**Task brief**.
Any images in the records should be skipped; transcribe the rest exactly.

**Information**.
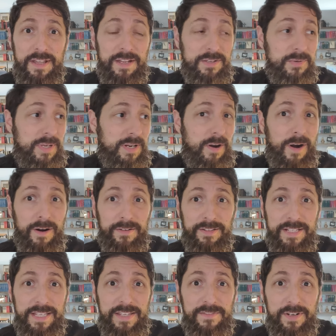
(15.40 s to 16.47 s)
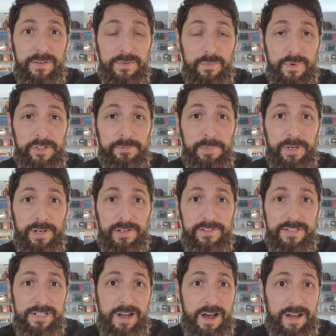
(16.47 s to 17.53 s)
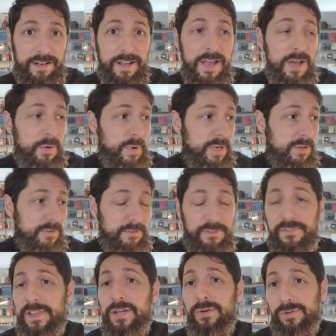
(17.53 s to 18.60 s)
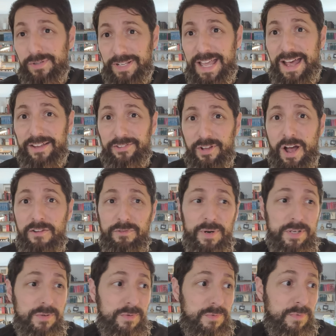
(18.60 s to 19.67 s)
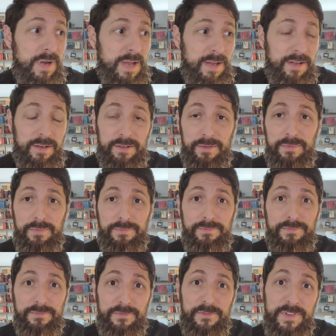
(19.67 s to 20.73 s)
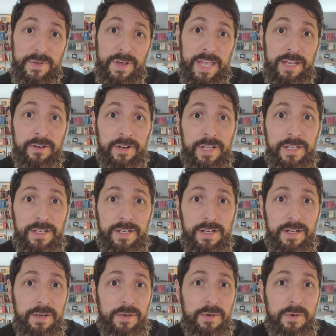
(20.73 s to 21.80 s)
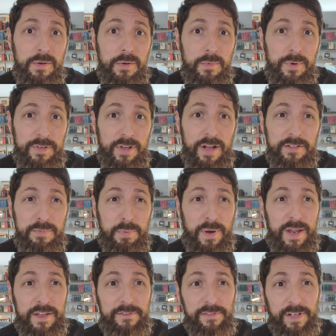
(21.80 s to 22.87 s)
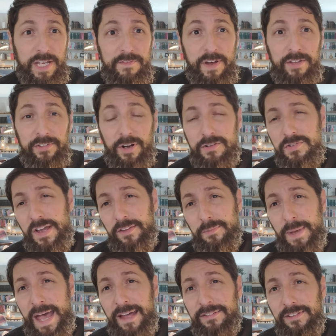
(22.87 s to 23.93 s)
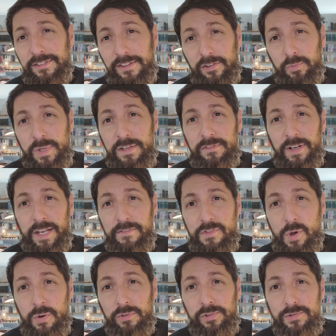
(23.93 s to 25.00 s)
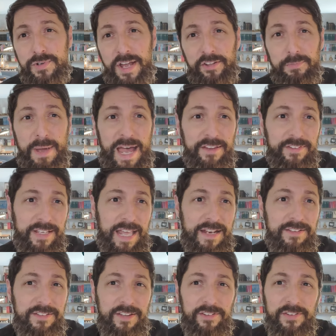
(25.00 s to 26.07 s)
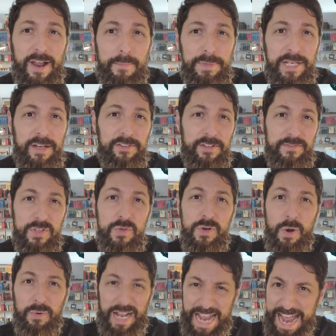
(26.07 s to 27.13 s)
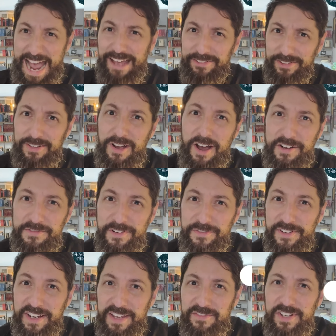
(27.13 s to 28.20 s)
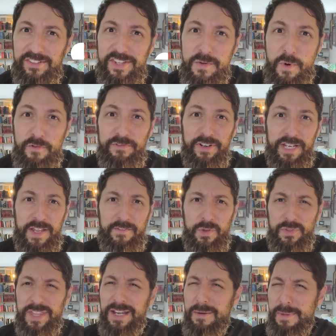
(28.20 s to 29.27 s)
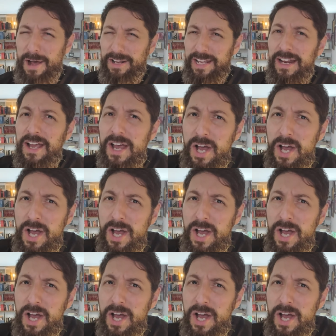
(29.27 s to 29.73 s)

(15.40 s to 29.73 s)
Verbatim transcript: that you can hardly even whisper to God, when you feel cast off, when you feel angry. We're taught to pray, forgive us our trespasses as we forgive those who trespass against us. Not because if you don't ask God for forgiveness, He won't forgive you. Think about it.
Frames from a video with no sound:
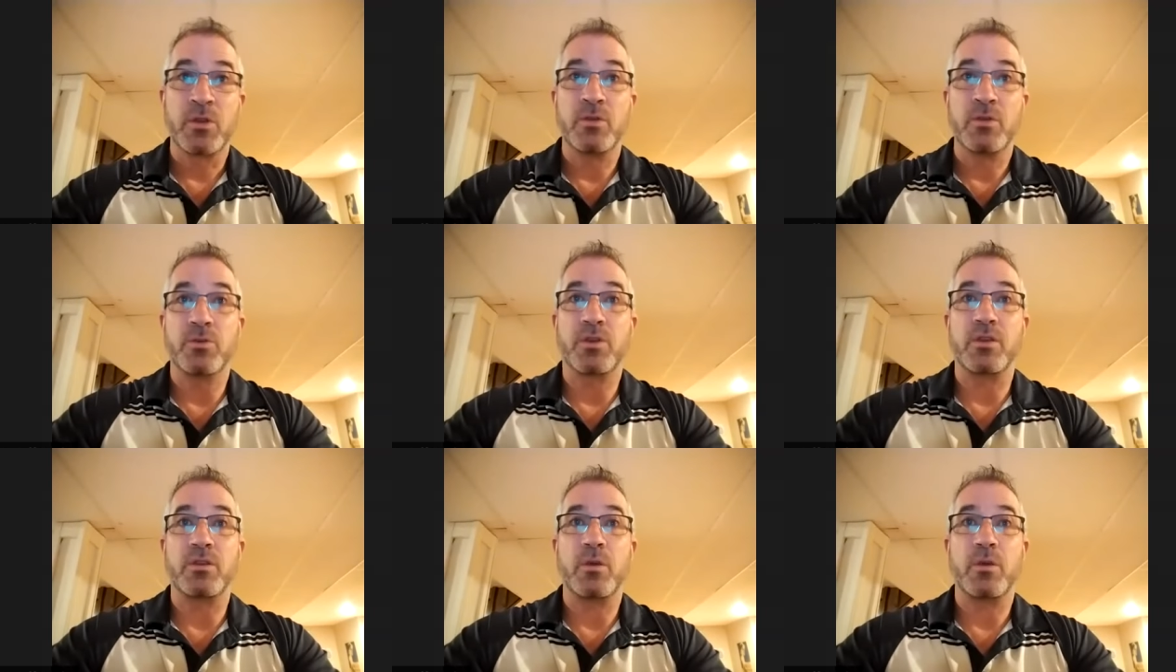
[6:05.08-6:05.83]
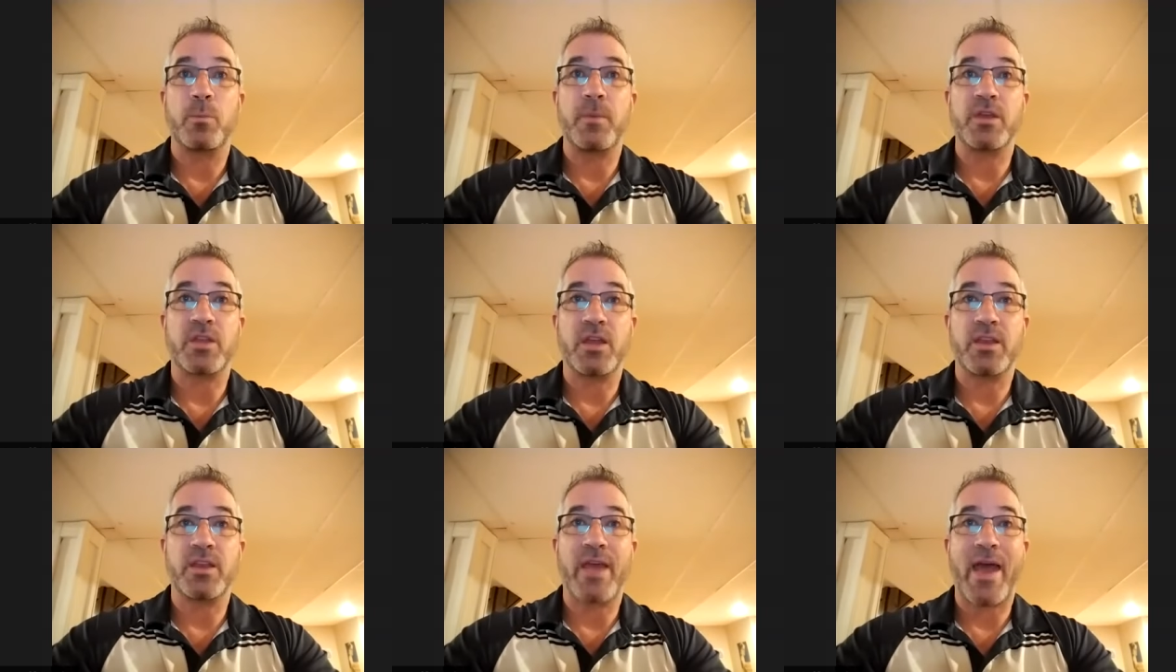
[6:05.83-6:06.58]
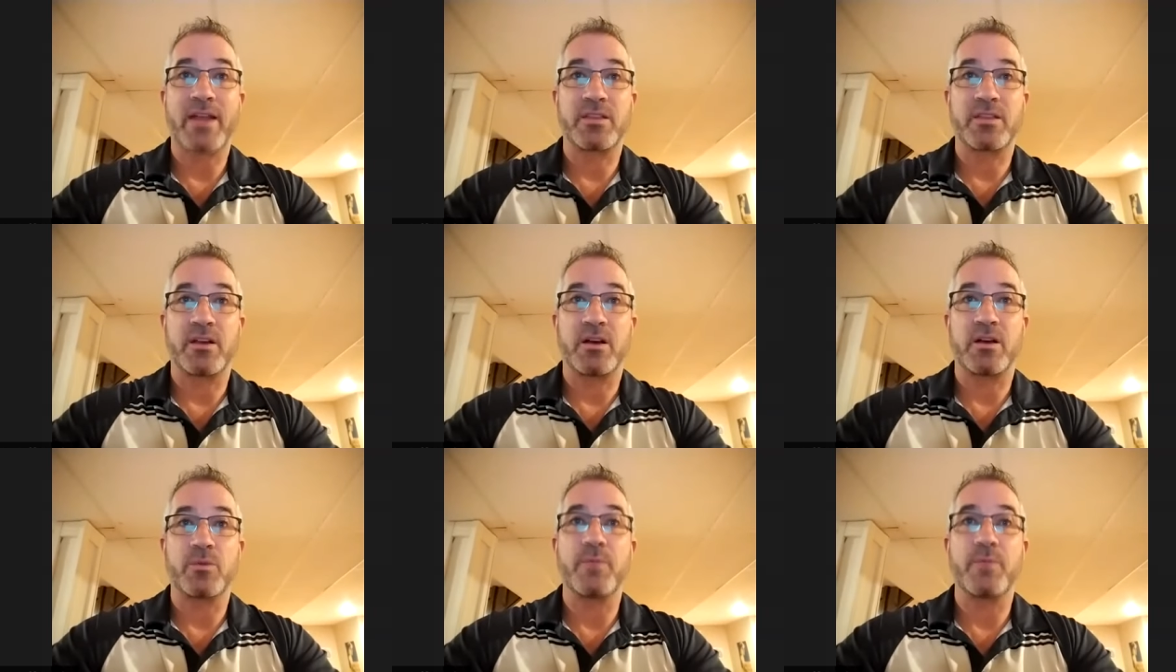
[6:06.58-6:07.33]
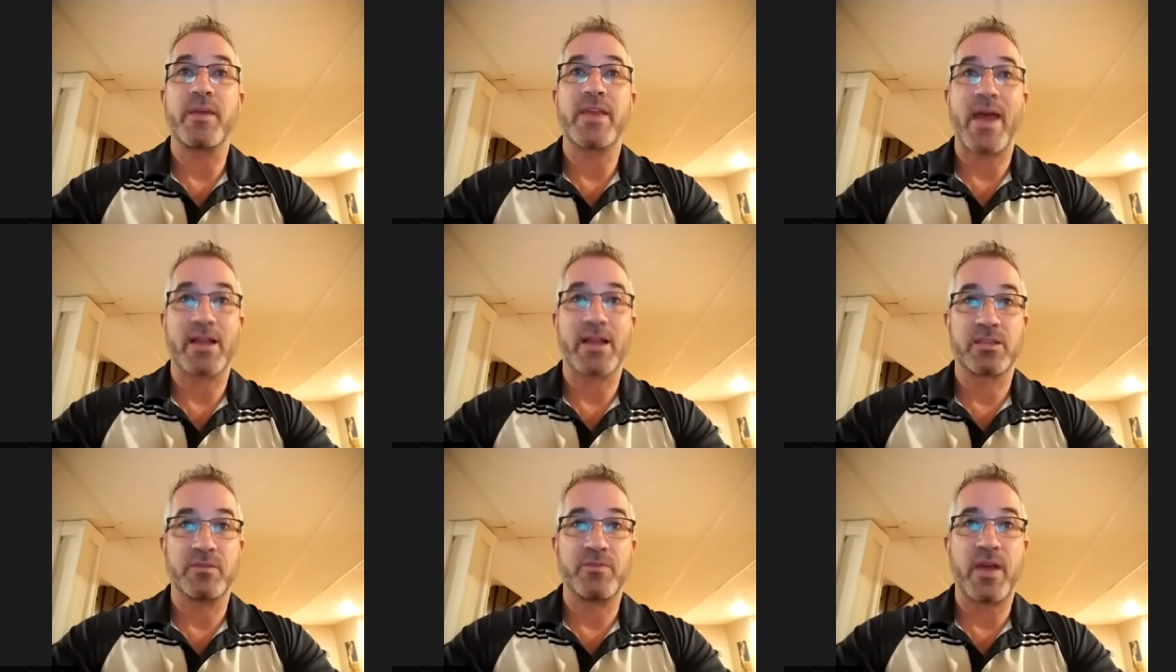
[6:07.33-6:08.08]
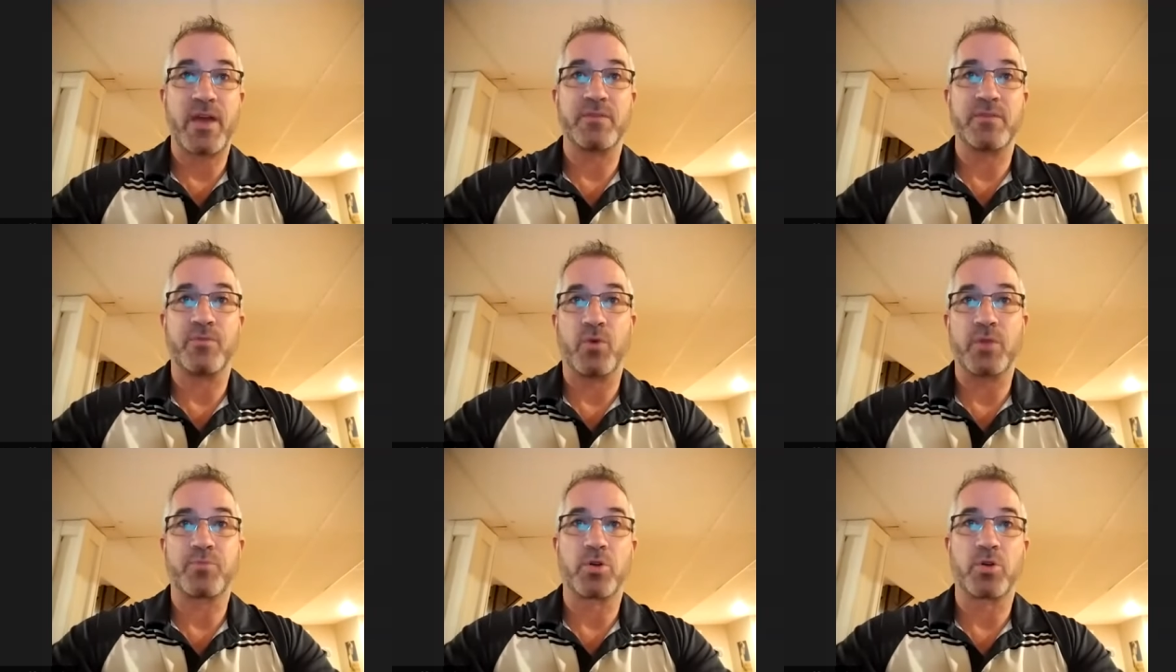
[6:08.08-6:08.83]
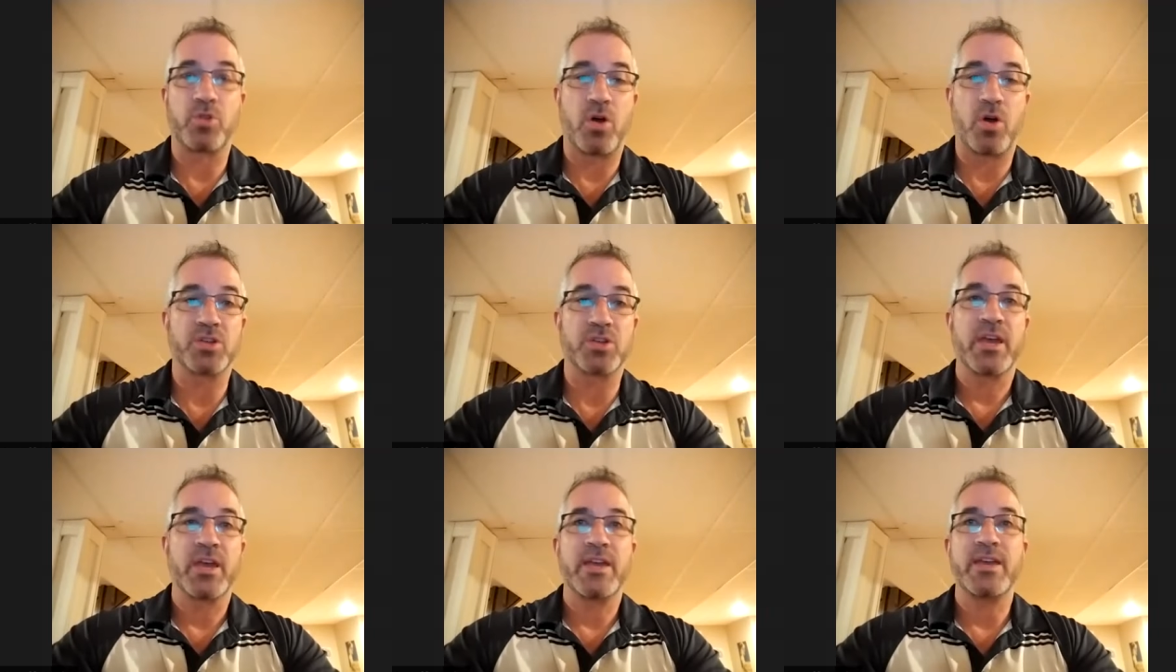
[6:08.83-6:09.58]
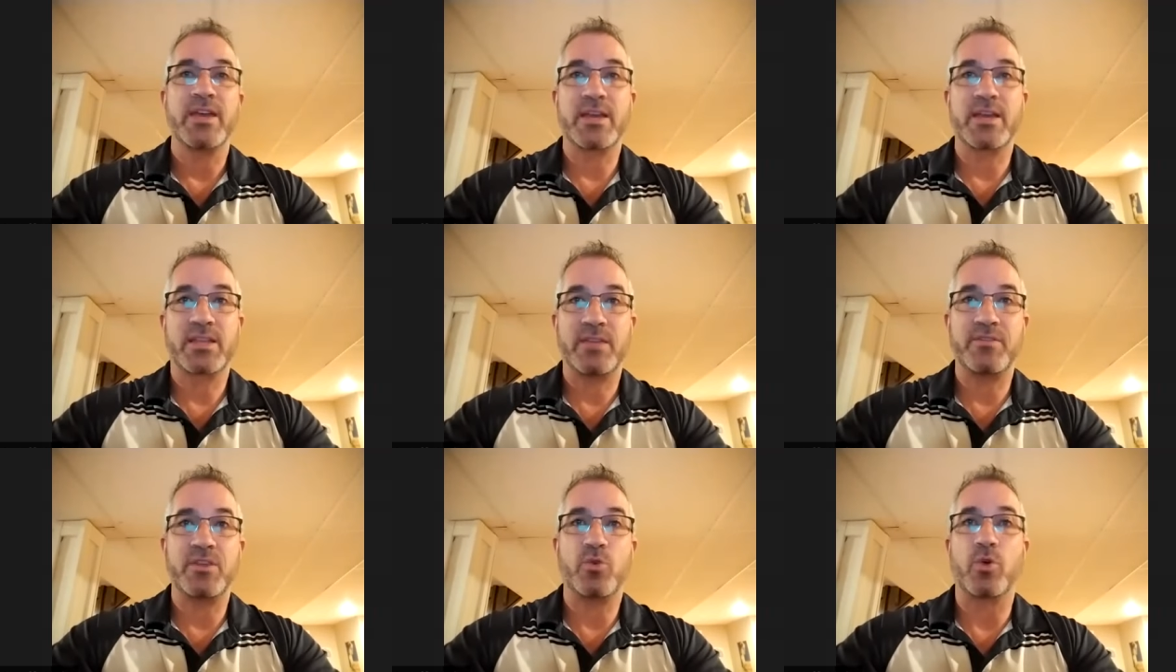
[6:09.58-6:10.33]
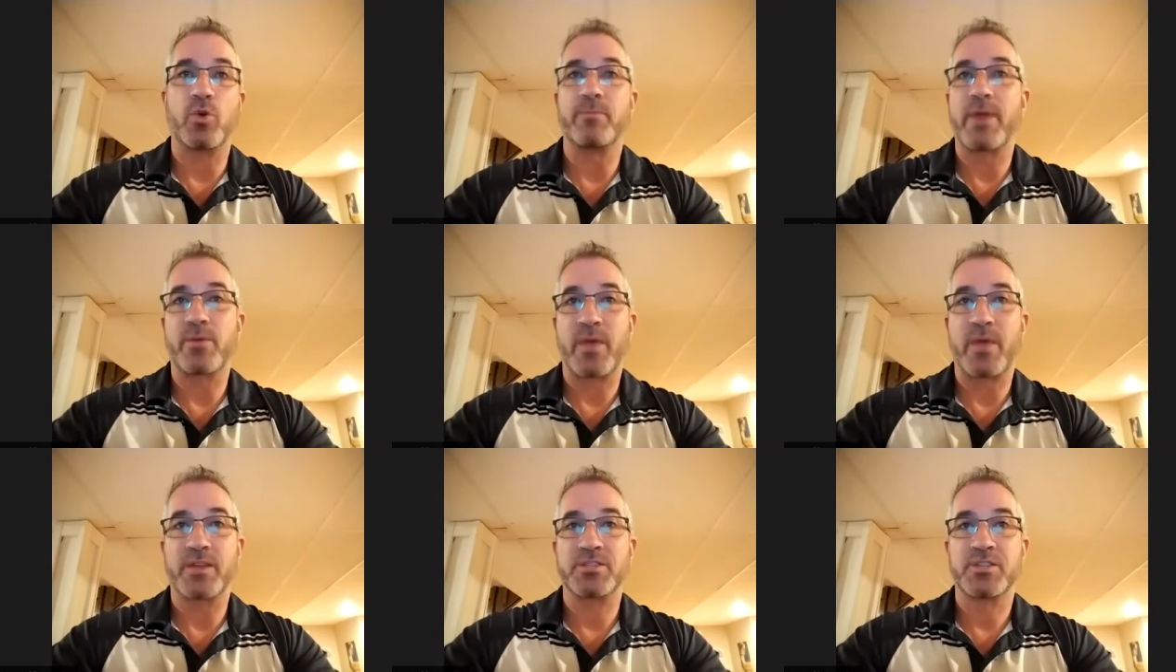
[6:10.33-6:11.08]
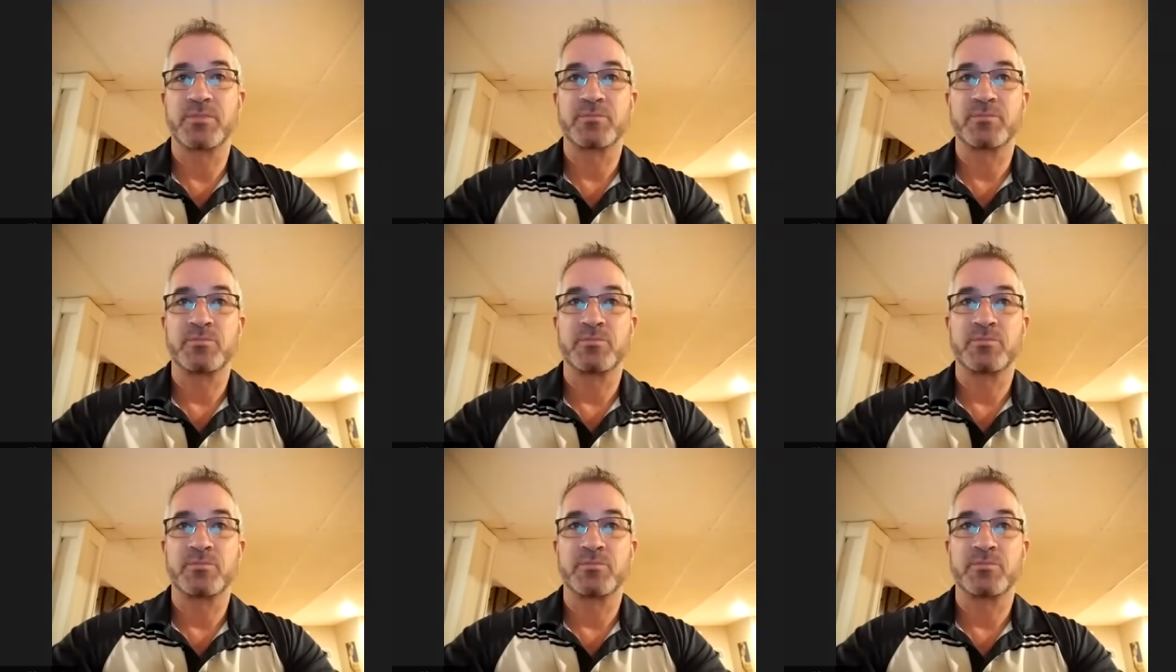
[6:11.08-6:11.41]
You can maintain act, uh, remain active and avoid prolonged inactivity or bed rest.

**Result**.
(15.40 s to 16.47 s)
(16.47 s to 17.53 s)
(17.53 s to 18.60 s)
(18.60 s to 19.67 s)
(19.67 s to 20.73 s)
(20.73 s to 21.80 s)
(21.80 s to 22.87 s)
(22.87 s to 23.93 s)
(23.93 s to 25.00 s)
(25.00 s to 26.07 s)
(26.07 s to 27.13 s)
(27.13 s to 28.20 s)
(28.20 s to 29.27 s)
(29.27 s to 29.73 s)

(15.40 s to 29.73 s)
Verbatim transcript: that you can hardly even whisper to God, when you feel cast off, when you feel angry. We're taught to pray, forgive us our trespasses as we forgive those who trespass against us. Not because if you don't ask God for forgiveness, He won't forgive you. Think about it.
Frames from a video with no sound:
[6:05.08-6:05.83]
[6:05.83-6:06.58]
[6:06.58-6:07.33]
[6:07.33-6:08.08]
[6:08.08-6:08.83]
[6:08.83-6:09.58]
[6:09.58-6:10.33]
[6:10.33-6:11.08]
[6:11.08-6:11.41]
You can maintain act, uh, remain active and avoid prolonged inactivity or bed rest.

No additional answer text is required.